Lenny Chanteur

Personal information
- Born: 14 March 2006 (age 20)

Sport
- Sport: Athletics
- Event: Sprint

Achievements and titles
- Personal best(s): 60m: 6.80 (2025) 100m: 10.22 (2025) 200m: 21.25 (2025)

Medal record
Men's athletics
Representing France
European U20 Championships
| Gold medal – first place | 2025 Tampere | 4x100 m relay |

= Lenny Chanteur =

French athlete (born 2006)

Lenny Chanteur (born 14 March 2006) is a French sprinter. He won the 200 metres at the 2026 French Indoor Athletics Championships.

==Biography==
He is from Piscop in Val-d'Oise and came to athletics relatively late at the age of 16 yesrs-old, having previously played football and handball.
He is a member of Domont Athletics in Domont. In Châteauroux, he was runner-up over 100 metres at the French junior championships running 10.60 seconds. His performance earned him his first selection for the French national team for the 2023 European Athletics U20 Championships in Jerusalem, Israel, in the 4 x 100 metres relay.
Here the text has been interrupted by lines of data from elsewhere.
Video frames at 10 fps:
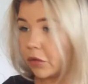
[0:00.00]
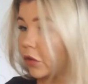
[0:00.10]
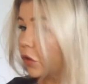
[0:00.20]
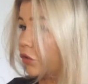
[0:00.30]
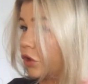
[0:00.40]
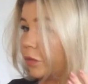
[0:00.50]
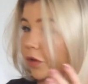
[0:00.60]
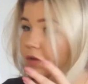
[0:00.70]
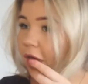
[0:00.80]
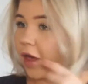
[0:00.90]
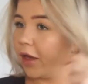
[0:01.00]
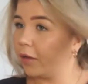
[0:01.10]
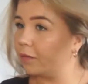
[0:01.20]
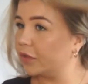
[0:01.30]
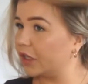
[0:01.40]
So the
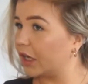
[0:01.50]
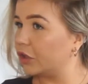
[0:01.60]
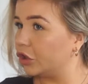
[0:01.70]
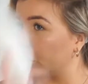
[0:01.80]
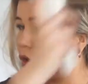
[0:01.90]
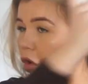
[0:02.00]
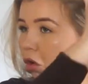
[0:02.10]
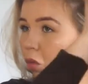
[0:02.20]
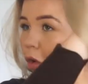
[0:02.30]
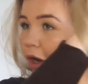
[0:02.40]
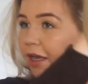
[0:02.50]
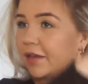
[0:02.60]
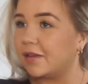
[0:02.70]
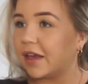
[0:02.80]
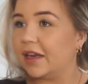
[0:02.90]
YouTuber's D'Angelo
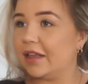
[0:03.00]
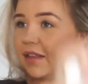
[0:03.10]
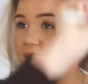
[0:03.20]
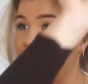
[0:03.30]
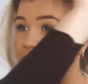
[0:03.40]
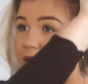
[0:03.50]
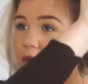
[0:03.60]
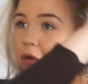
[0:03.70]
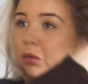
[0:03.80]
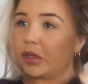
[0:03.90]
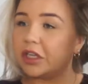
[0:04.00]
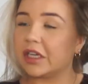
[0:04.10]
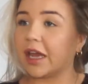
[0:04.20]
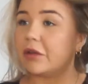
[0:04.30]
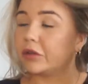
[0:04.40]
Wallace, and it's his video which he
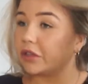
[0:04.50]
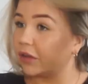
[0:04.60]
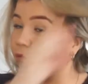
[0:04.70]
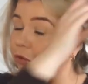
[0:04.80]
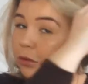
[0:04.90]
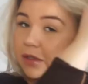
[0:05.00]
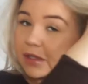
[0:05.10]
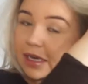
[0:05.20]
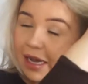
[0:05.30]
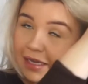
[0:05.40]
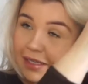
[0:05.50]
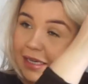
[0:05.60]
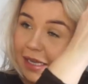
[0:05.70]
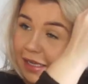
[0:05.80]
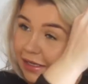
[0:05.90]
titled Influencer
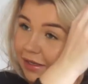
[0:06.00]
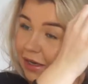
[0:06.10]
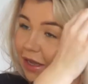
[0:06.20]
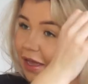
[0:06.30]
19.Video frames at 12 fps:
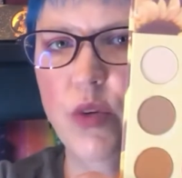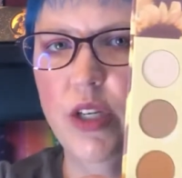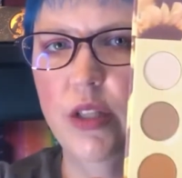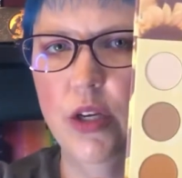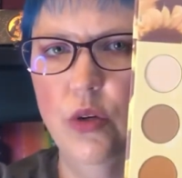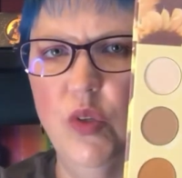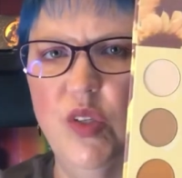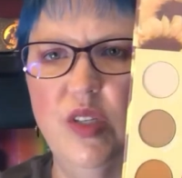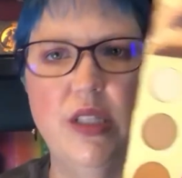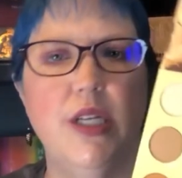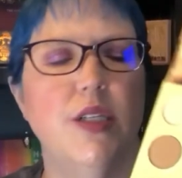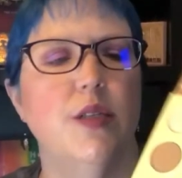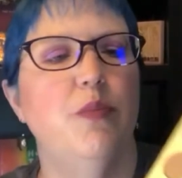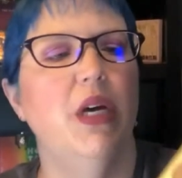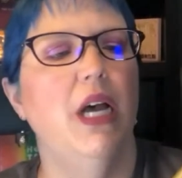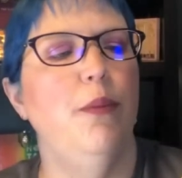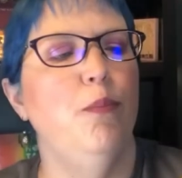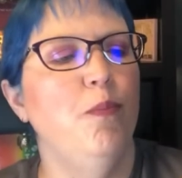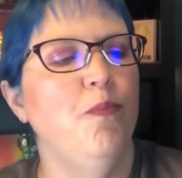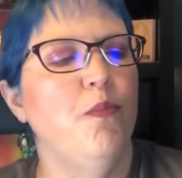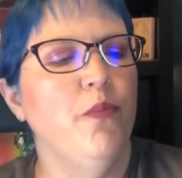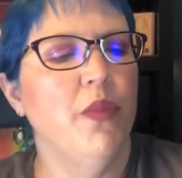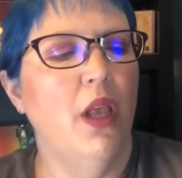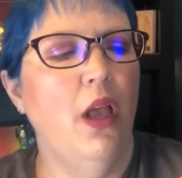one of those to this, but
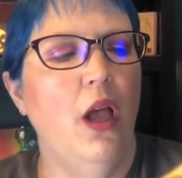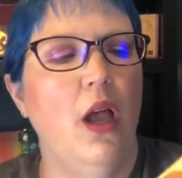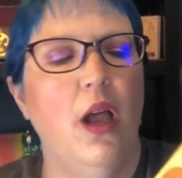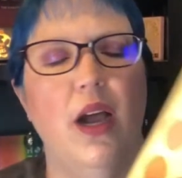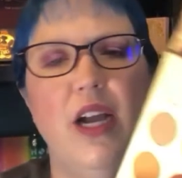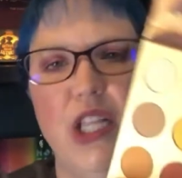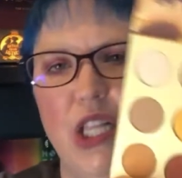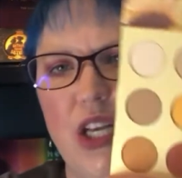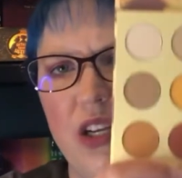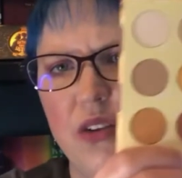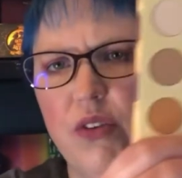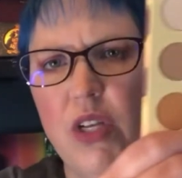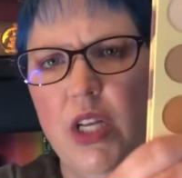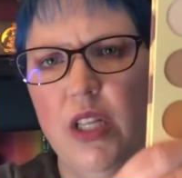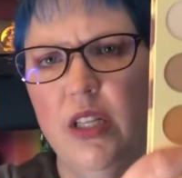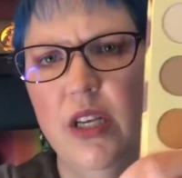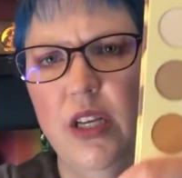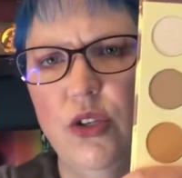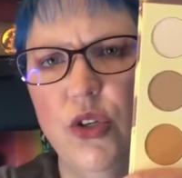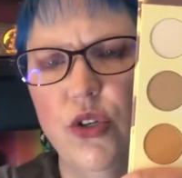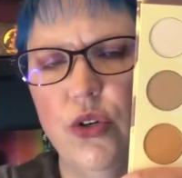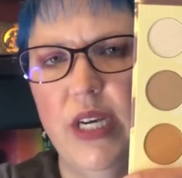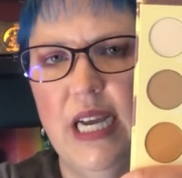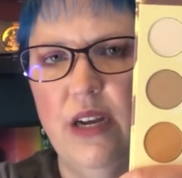I love the color
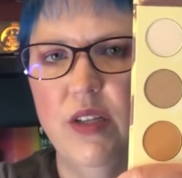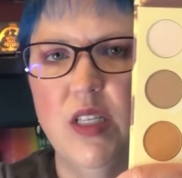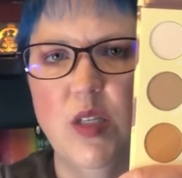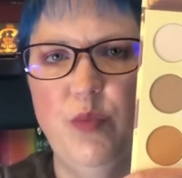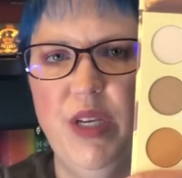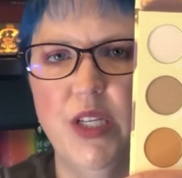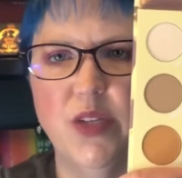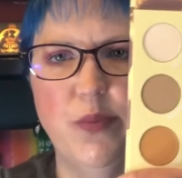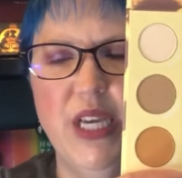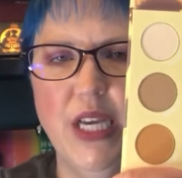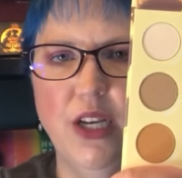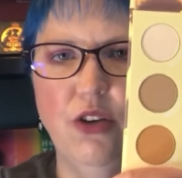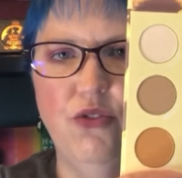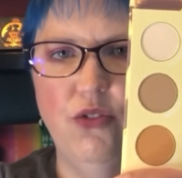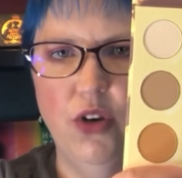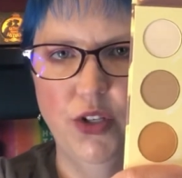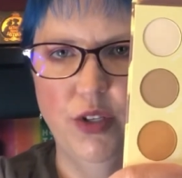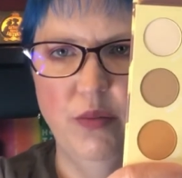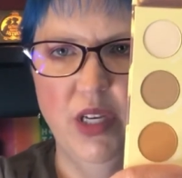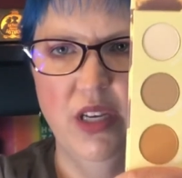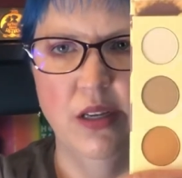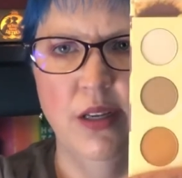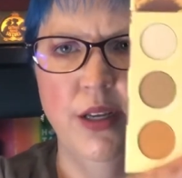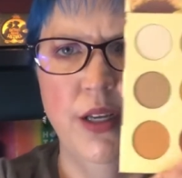story and how it speaks beginning of fall to me,
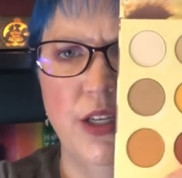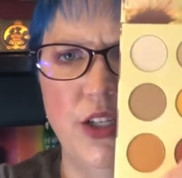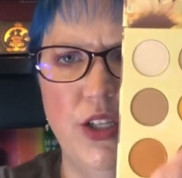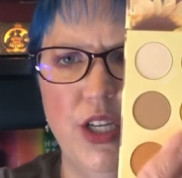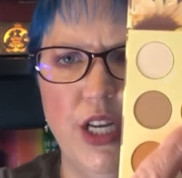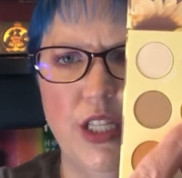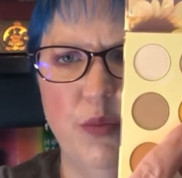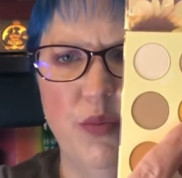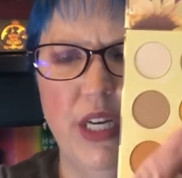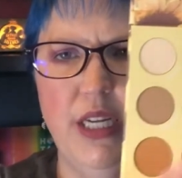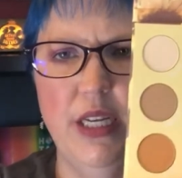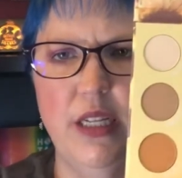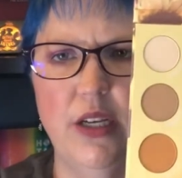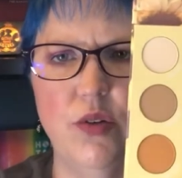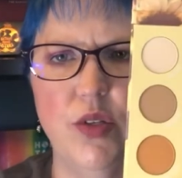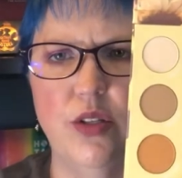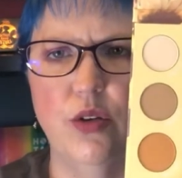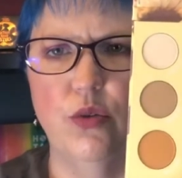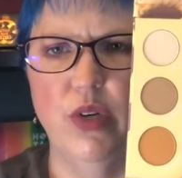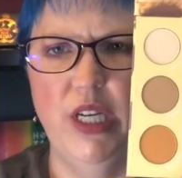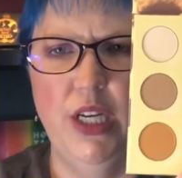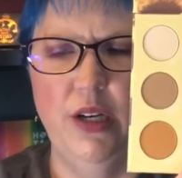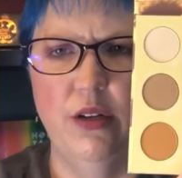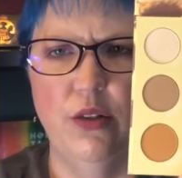because you got the bright yellows, the
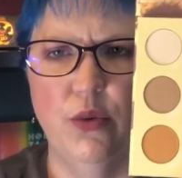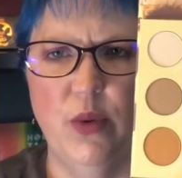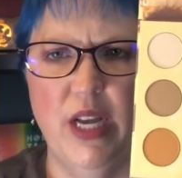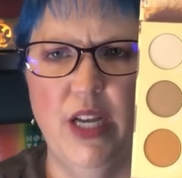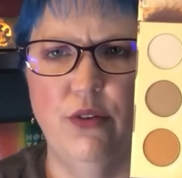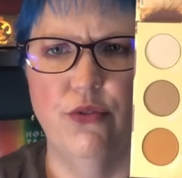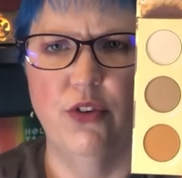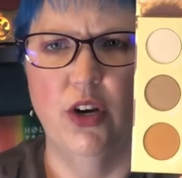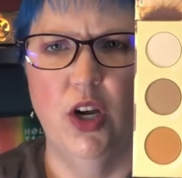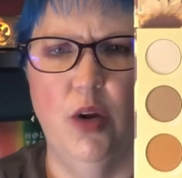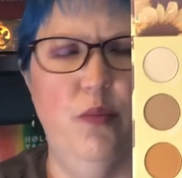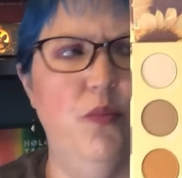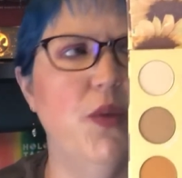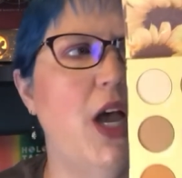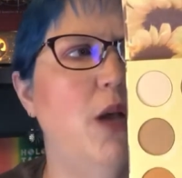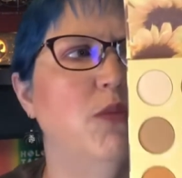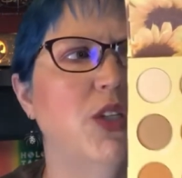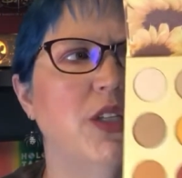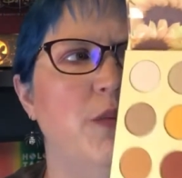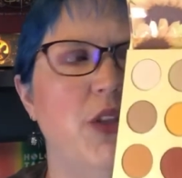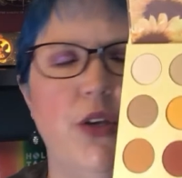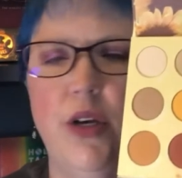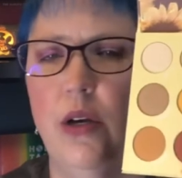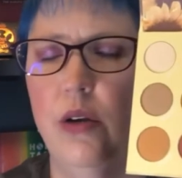green, the red from some of
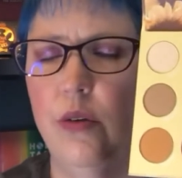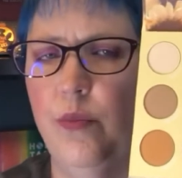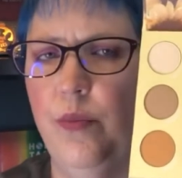the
He ran a personal best for the 100 metres to 10.22 seconds in 2025 to move to the top of the European under-20 rankings.
He qualified for the 100m final at the 2025 European Athletics U20 Championships in Tampere, Finland, despite losing a shoe mid-race, placing second in his semifinal in 10.61 (-0.1m/s). He subsequently had a fifth place finish in the final in 10.50 seconds. Chanteur ran the second leg of the French team's gold medal winning 4x100m relay men's team.

He received his first call-up to a senior French team for the 4x100m relay at the 2025 World Athletics Championships in Tokyo, Japan. In September 2025, he competed in the men's 4 x 100 metres at the 2025 World Championships in Tokyo, Japan, as the French team placed seventh.

Competing indoors in 2026, he won the 200 metres national title at the 2026 French Indoor Athletics Championships, running 20.68 seconds in the final. In May, he ran at the 2026 World Athletics Relays in the men's 4 × 100 metres relay in Gaborone, Botswana.